SPICY BLACK BEAN SOUP
This Spicy Black Bean Soup is a hearty, warming dish perfect for those who enjoy bold flavours. The black beans provide a rich, earthy base, while cumin and chilli powder add heat and depth. Fresh garlic and onion add to the aromatic base, and the vegetable broth ties them together, creating a smooth, satisfying soup. This simple yet flavourful recipe is vegan, gluten-free, and packed with fibre, making it a nutritious option for lunch or dinner. With minimal ingredients and quick preparation, it’s perfect for a comforting meal on busy days.
RECIPE CATEGORY
Lunch, Dinner, Entrée, Side
SERVING SIZE
1 serving
CUISINE
Mexican, Latin American, American
PREPARATION/TECHNIQUES
Sauté, Simmer, One-Pot Wonders
OCCASION/HOLIDAY
Weeknight Dinner, Fall, Winter, Cinco de Mayo, Family Reunion, Super Bowl, Picnic, Potluck
SPECIAL CONSIDERATION/DIETARY CONCERNS
Healthy, Vegan, High Fibre, Gluten-Free, Low Cholesterol, Quick & Easy
DISH TYPE
Soup, Stew, Bowl
INGREDIENTS
- 50g canned black beans, drained
- 1/4 onion, chopped
- 1/4 tsp cumin
- 1/4 tsp chilli powder
- 250ml vegetable broth
- 1 clove garlic, minced
- Salt & pepper, to taste
FULL NUTRITIONAL INFORMATION
- Calories: 120
- Protein: 5g
- Fat: 3g
- Carbohydrates: 20g
- Fibre: 6g
- Sodium: 350mg
- Sugar: 2g
PREPARATION
- Sauté The Onion And Garlic: Heat 1 tsp of olive oil in a saucepan over medium flame. Add the chopped onion and minced garlic, sautéing for 3-4 minutes until soft and fragrant. This forms the aromatic base of the soup.
- Add Spices: Stir in the cumin and chilli powder, cooking for 1 minute to release the flavours. These spices give the soup its warmth and depth of flavour.
- Add Black Beans And Broth: Add the drained black beans and vegetable broth to the saucepan. Stir to combine, bringing the mixture to a gentle boil. The beans add heartiness, while the broth ensures a smooth consistency.
- Simmer The Soup: Reduce the heat and let the soup simmer for 10-15 minutes, allowing the flavours to meld. Stir occasionally to ensure the soup cooks evenly and thickens slightly.

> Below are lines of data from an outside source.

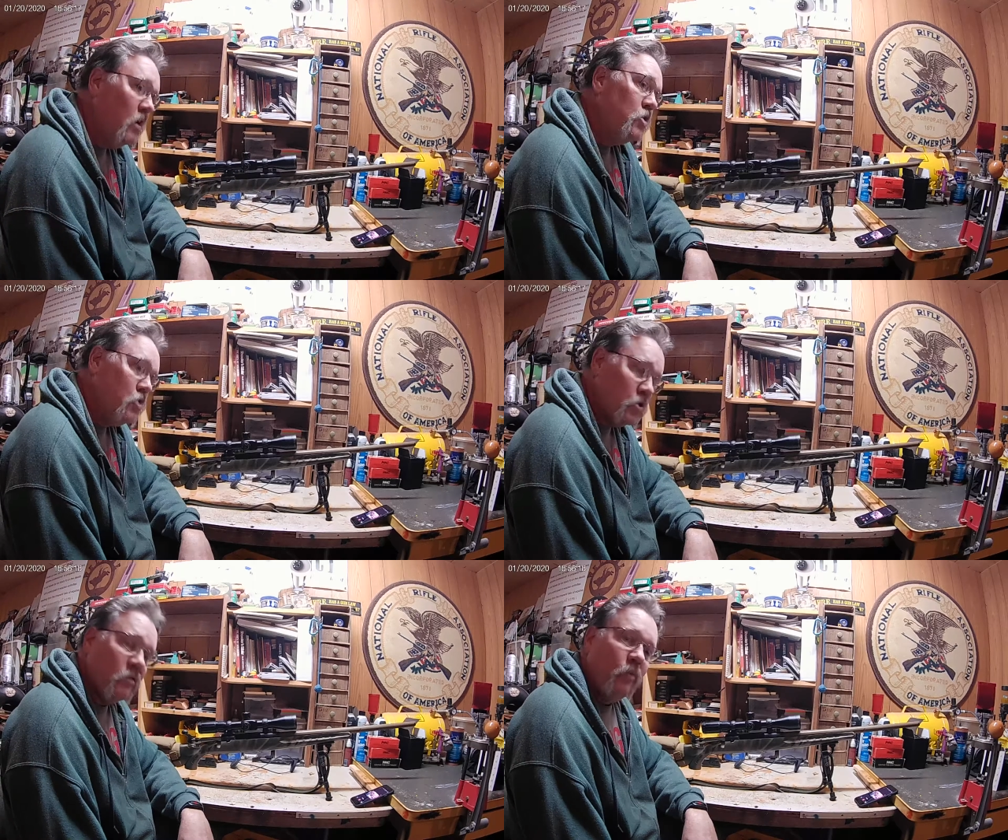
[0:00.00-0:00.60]

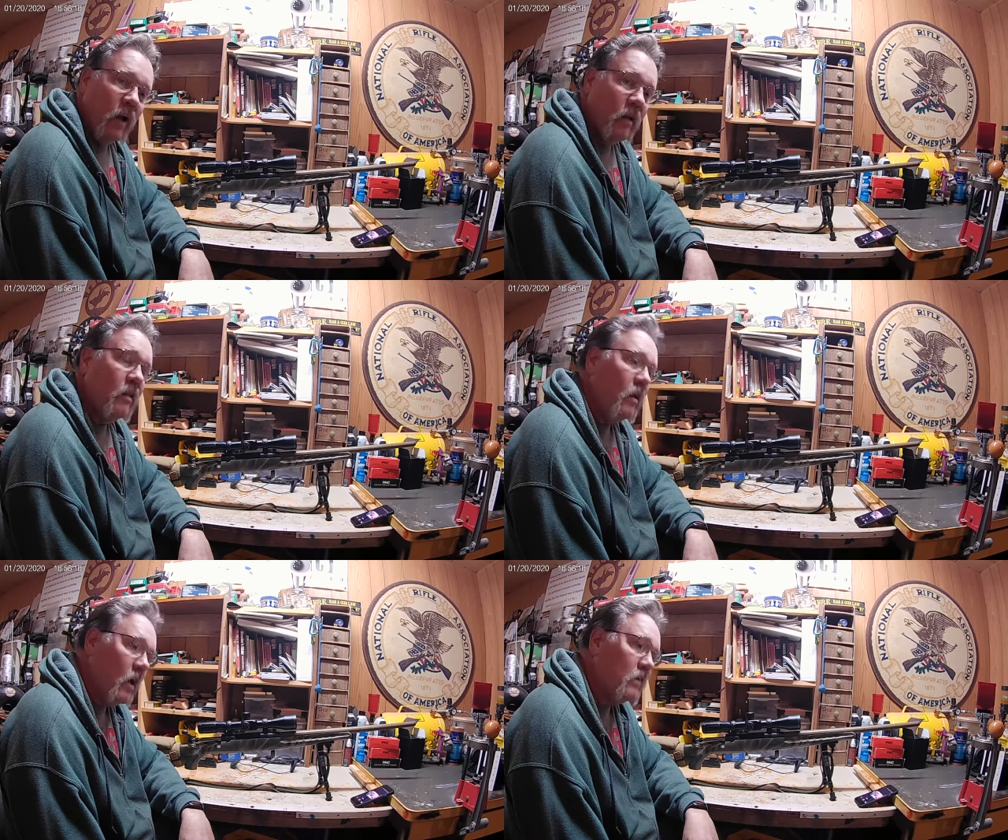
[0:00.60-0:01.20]
just a fella that
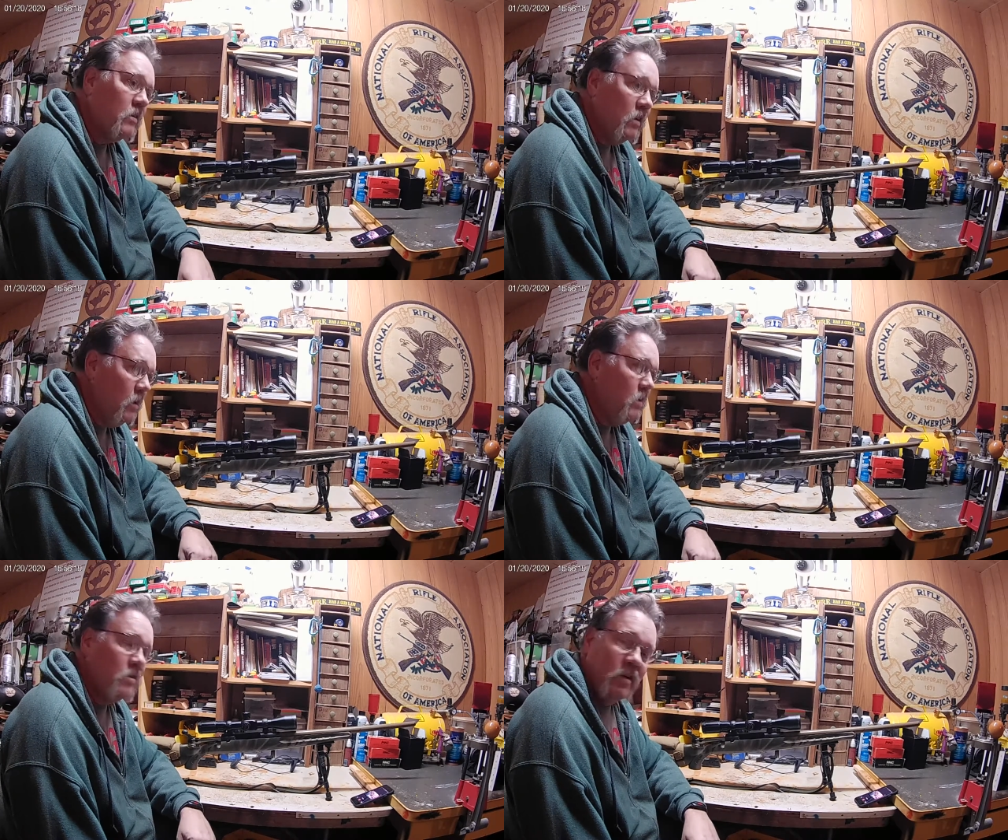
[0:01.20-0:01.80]
likes to get
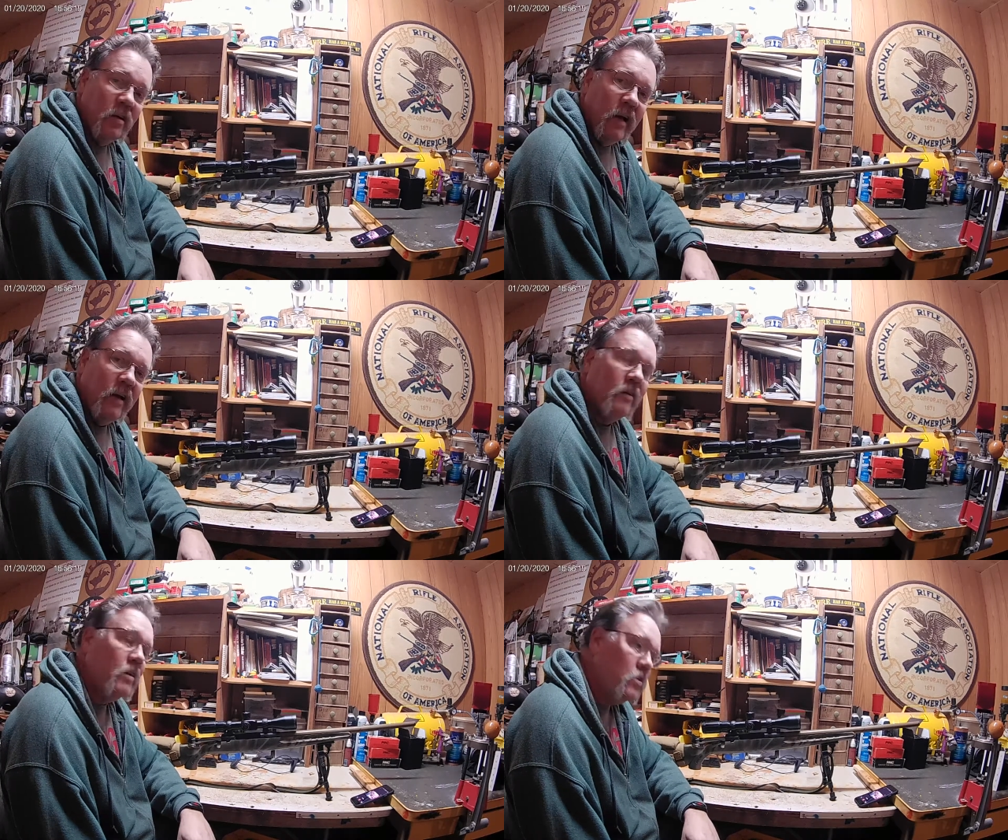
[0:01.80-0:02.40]
his gun
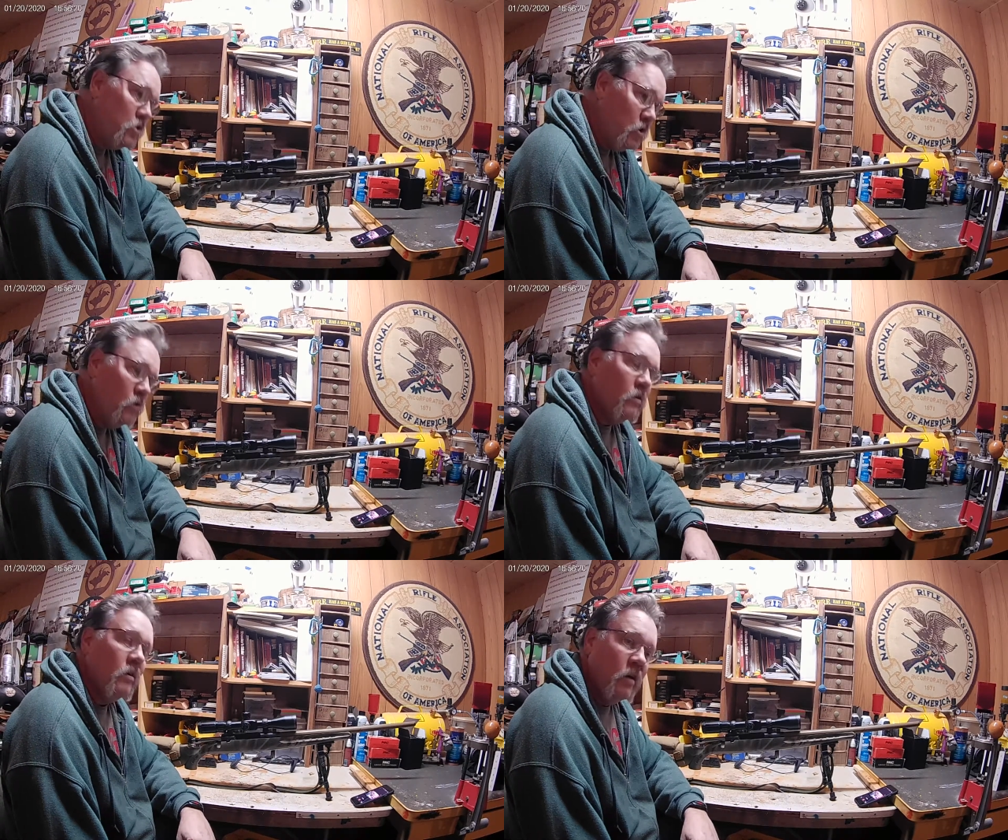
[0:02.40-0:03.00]
out and
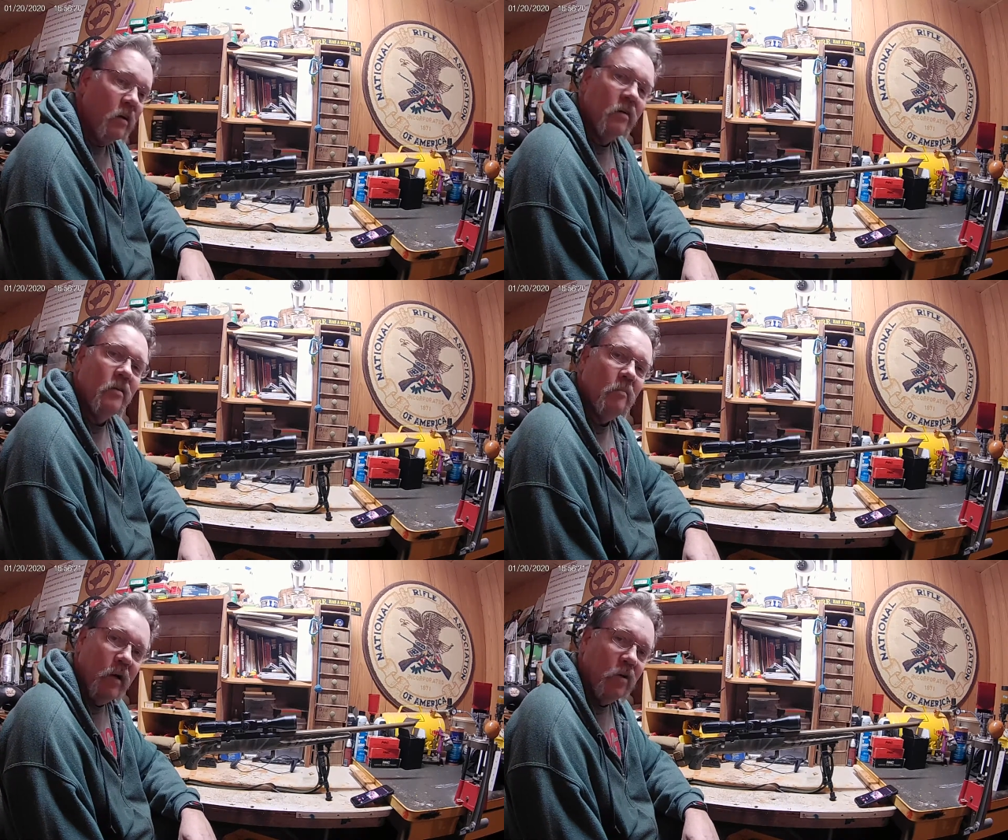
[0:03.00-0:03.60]
shoot and hear the
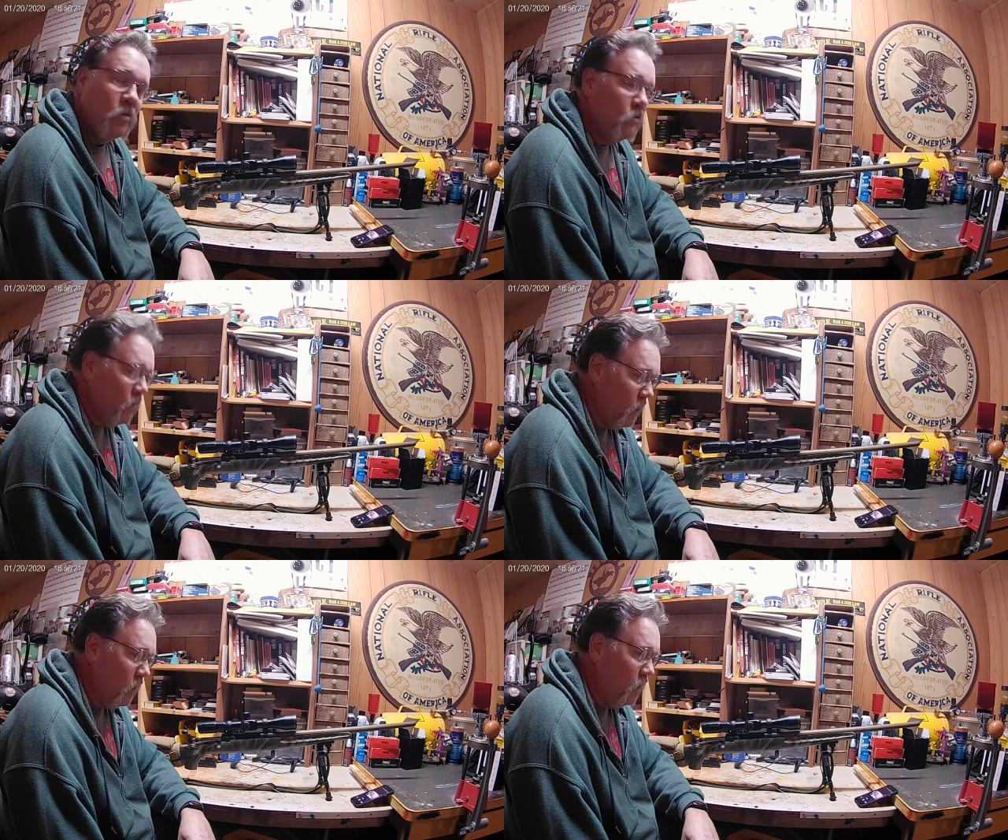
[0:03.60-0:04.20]
bell
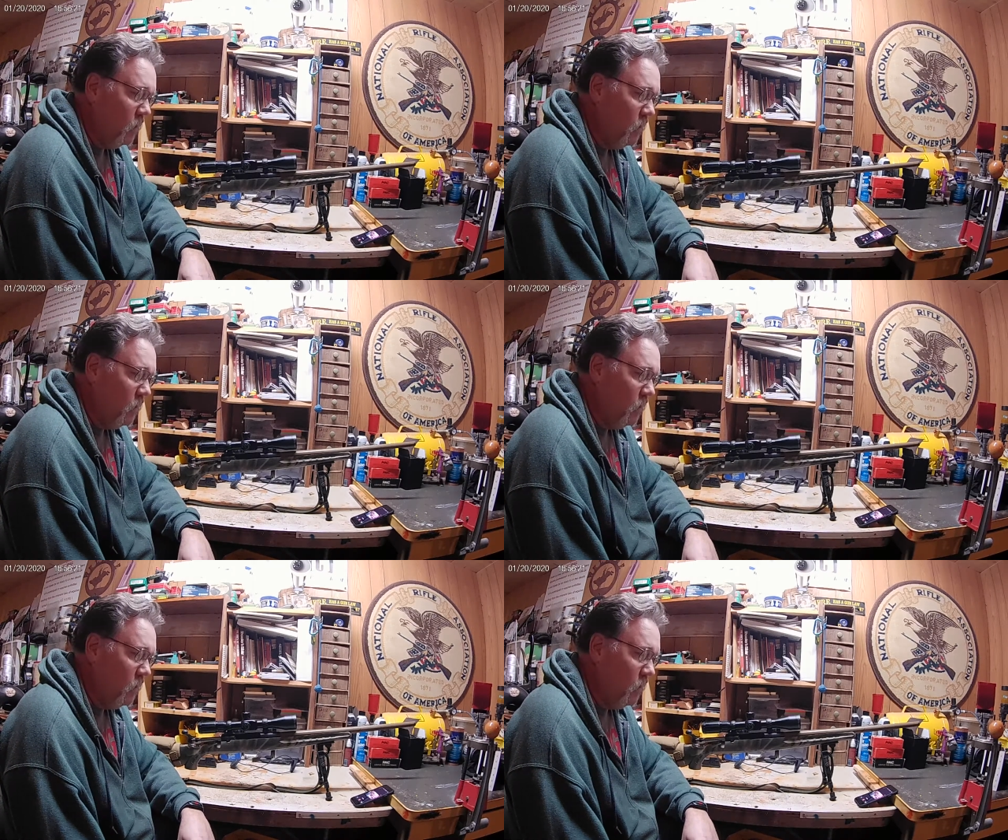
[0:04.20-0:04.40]
ring,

- Season And Serve: Season the soup with salt and pepper to taste. Serve hot, garnished with fresh herbs or a squeeze of lime for added brightness.
PREP TIME
5 minutes
COOKING TIME
15 minutes
TIPS
- Blend For Creaminess: For a creamier texture, blend half of the soup with an immersion blender, then mix it with the unblended portion. This adds thickness without needing extra ingredients.
- Adjust Spiciness: If you like your soup spicier, increase the amount of chilli powder or add a pinch of cayenne pepper.

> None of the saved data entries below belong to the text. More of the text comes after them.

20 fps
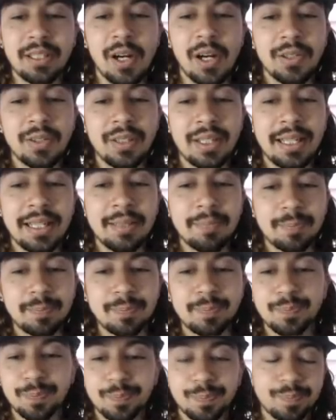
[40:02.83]
only.
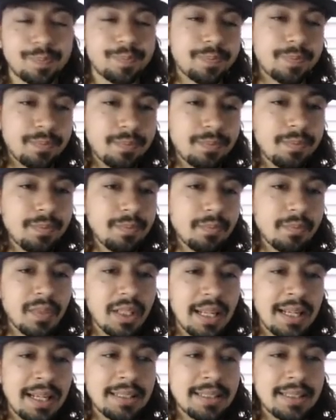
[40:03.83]

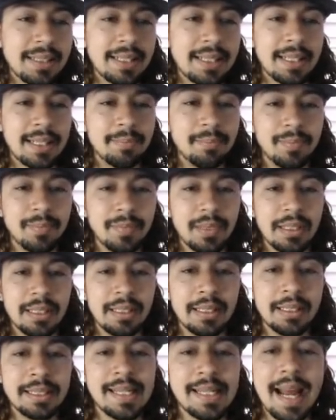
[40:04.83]
And,
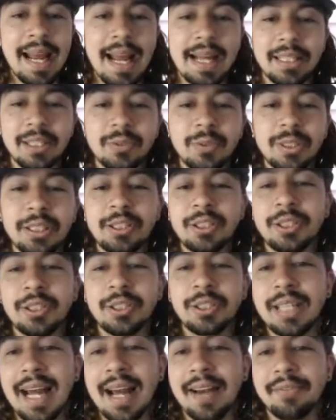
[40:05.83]
yeah, you should
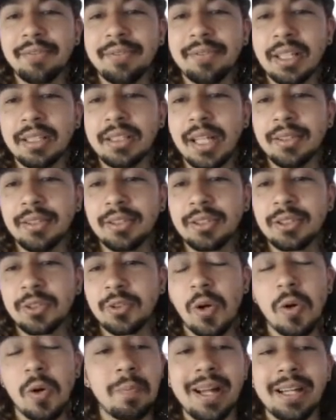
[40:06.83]
have a
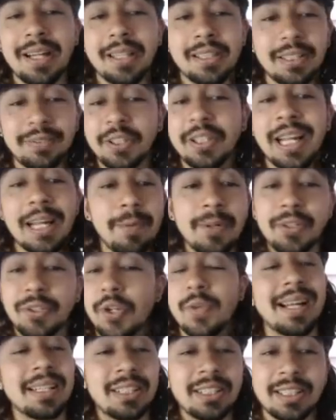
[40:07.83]
strong bench. If you're keeping 2
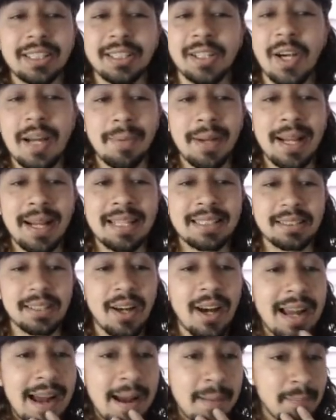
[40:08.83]
Manchester United players, as
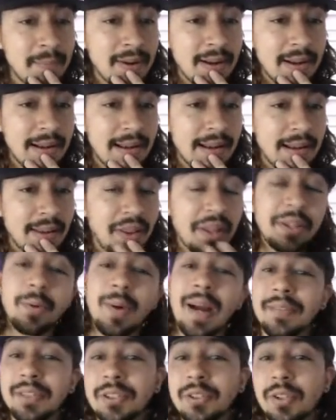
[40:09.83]
I am, then you'll
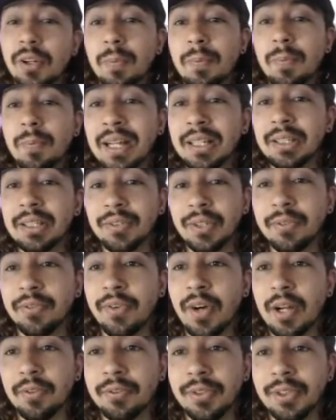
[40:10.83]
have a strong bench for the
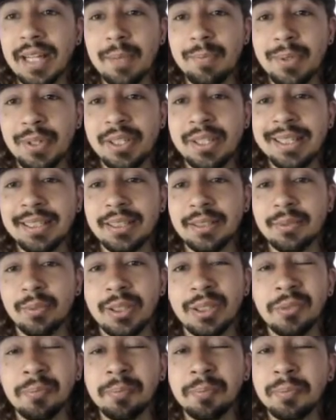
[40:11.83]
final few games of the season, which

- Add Toppings: Enhance the soup with toppings like avocado slices, fresh cilantro, or crushed tortilla chips for flavour and texture.
VARIATIONS
- Add Vegetables: Incorporate diced tomatoes, bell peppers, or carrots to add more texture and nutrients to the soup.
- Protein Boost: Stir in cooked quinoa or top with a dollop of vegan sour cream for extra protein and creaminess.
- Change The Beans: You can swap black beans with kidney beans, pinto beans, or a mix of legumes for variety.
- Coconut Milk Twist: Add a splash of coconut milk to the soup for a richer, creamier version with a subtle tropical flavour.
PREPPING AND STORAGE
- Fridge Storage: Store leftover soup in an airtight container in the fridge for up to 3 days. Reheat on the stove or in the microwave before serving.
- Freezing: This soup freezes well. Freeze in individual portions for up to 3 months. Thaw in the fridge overnight and reheat gently before enjoying.